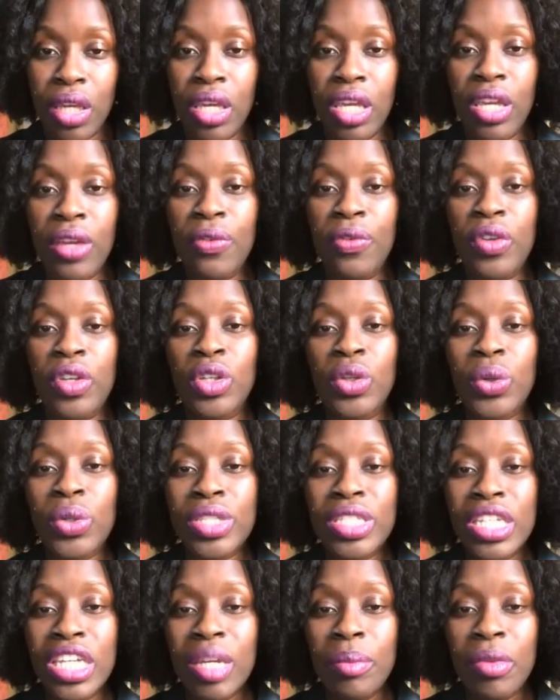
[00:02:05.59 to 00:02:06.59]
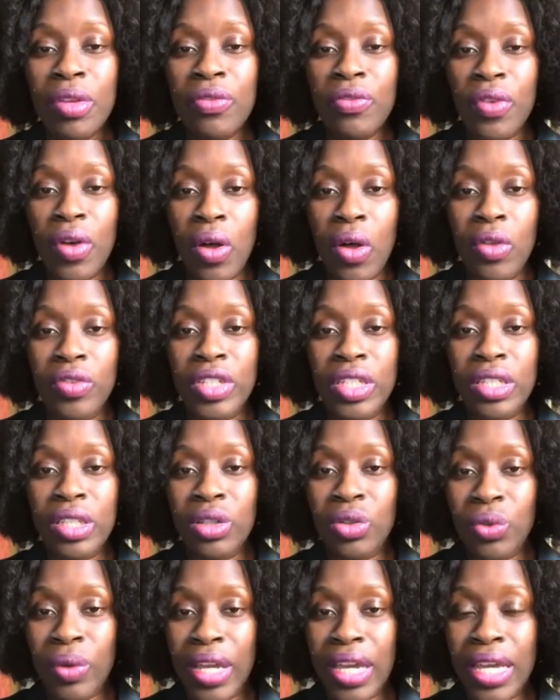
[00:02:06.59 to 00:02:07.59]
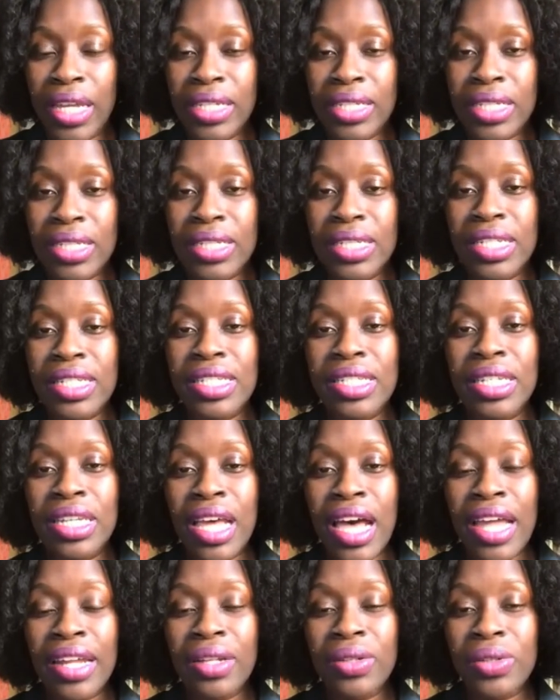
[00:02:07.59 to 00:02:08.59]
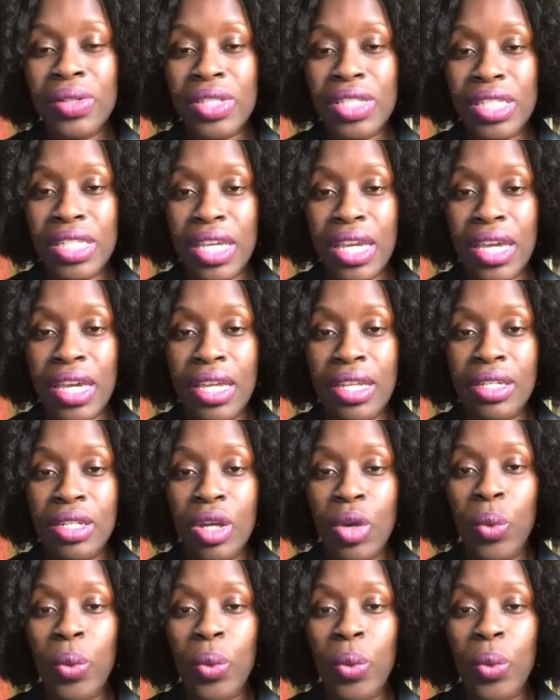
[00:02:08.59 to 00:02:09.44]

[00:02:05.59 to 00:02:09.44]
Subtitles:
If your team involved in the grant does not understand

···

» **GOAL OF THE EXERCISE**
In your copy of the listing above, every line must match exactly and no picture may appear.

» **REPLY**
[00:02:05.59 to 00:02:06.59]
[00:02:06.59 to 00:02:07.59]
[00:02:07.59 to 00:02:08.59]
[00:02:08.59 to 00:02:09.44]

[00:02:05.59 to 00:02:09.44]
Subtitles:
If your team involved in the grant does not understand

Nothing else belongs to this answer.